<br>
<br>
<br>
<br>

# DAV 6150 Module 7: Regression Modeling for Categorical  Response Variables
<br>
<br>
<br>

## Project 1 Review

#### Be very careful when making decisions regarding which attributes or categories to discard from your data

The categorical attributes within the NYSED data set provide very valuable information, e.g., there is a very strong relationship between dropout count and school district, between dropout count and county, etc. These relationships could have been discovered via appropriate EDA work. The response variable is Dropouts, so ALL categories could feasibly have been used for purposes of training a model. 

Arbitrarily discarding categorical data results in an enormous amount of valuable predictive information being removed from the dataset, which is never an appropriate outcome.

#### "Outliers": Are they or aren't they ?

During EDA and Data Preparation we need to be __VERY__ careful regarding our approach to identifying and treating suspected outliers. Be sure to ask yourself:

- __Is my approach to identifying outliers appropriate for each of the attributes I believe may have outlying values__? Make sure you do some research / develop some domain knowledge relative to the data you are working with so that you are well-informed regarding the possible __valid__ data values for each of your attributes.


- __If I choose to remove observations that I suspect may have outliers from the data set, am I discarding too many observations__ ? If your outlier analysis results in the discarding of a large percentage of the observations contained within a data set, make sure you have a strong set of supporting facts/ domain knowledge that justify your actions.


- __Is there some other method (other than deletion) I can make use of when I have identified a likely outlier__? Think about why the supposed outlying values may be present within the data set: Are they actually valid values?
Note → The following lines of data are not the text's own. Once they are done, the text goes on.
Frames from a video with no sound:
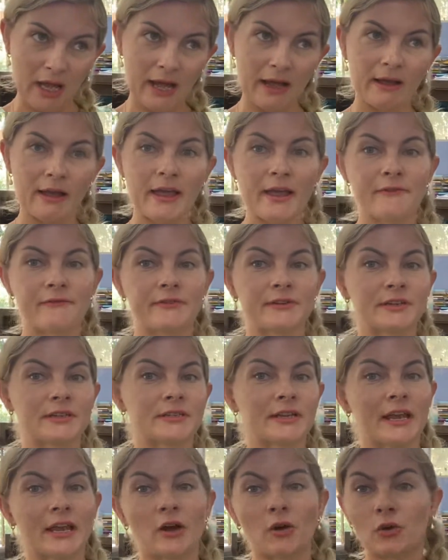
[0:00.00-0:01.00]
every
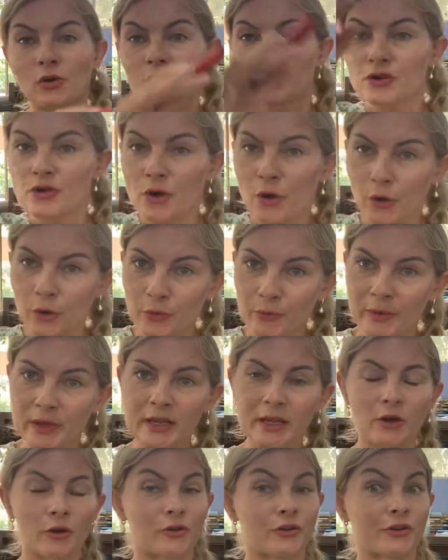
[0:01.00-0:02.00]
day or
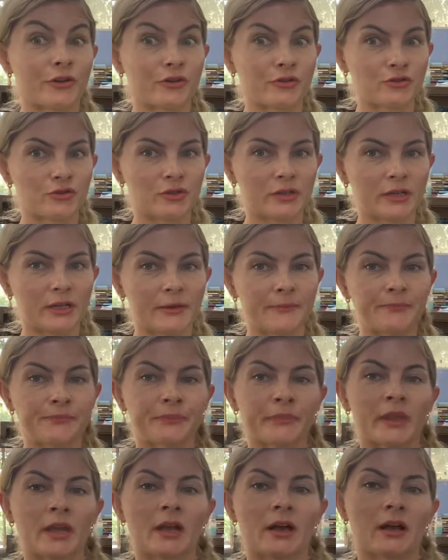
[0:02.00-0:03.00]
normally or usually
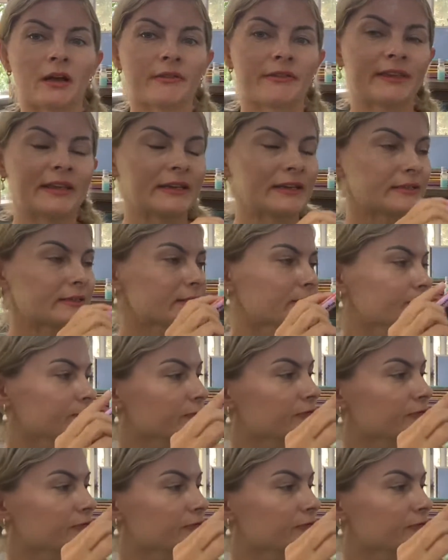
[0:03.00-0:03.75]
things.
Could they be the result of a data entry or computational error of some sort? Are there similar observations within the data set? Can we preserve otherwise valid data via the use of a well-founded imputation of a new value for the supposed outlier? etc.

#### Be careful of "Data Leakage" when selecting attributes as explanatory variables

"In statistics and machine learning, __leakage (also known as data leakage or target leakage) is the use of information in the model training process which would not be expected to be available at prediction time__, causing the predictive scores (metrics) to overestimate the model's utility when run in a production environment." (SOURCE: https://en.wikipedia.org/wiki/Leakage_(machine_learning)). 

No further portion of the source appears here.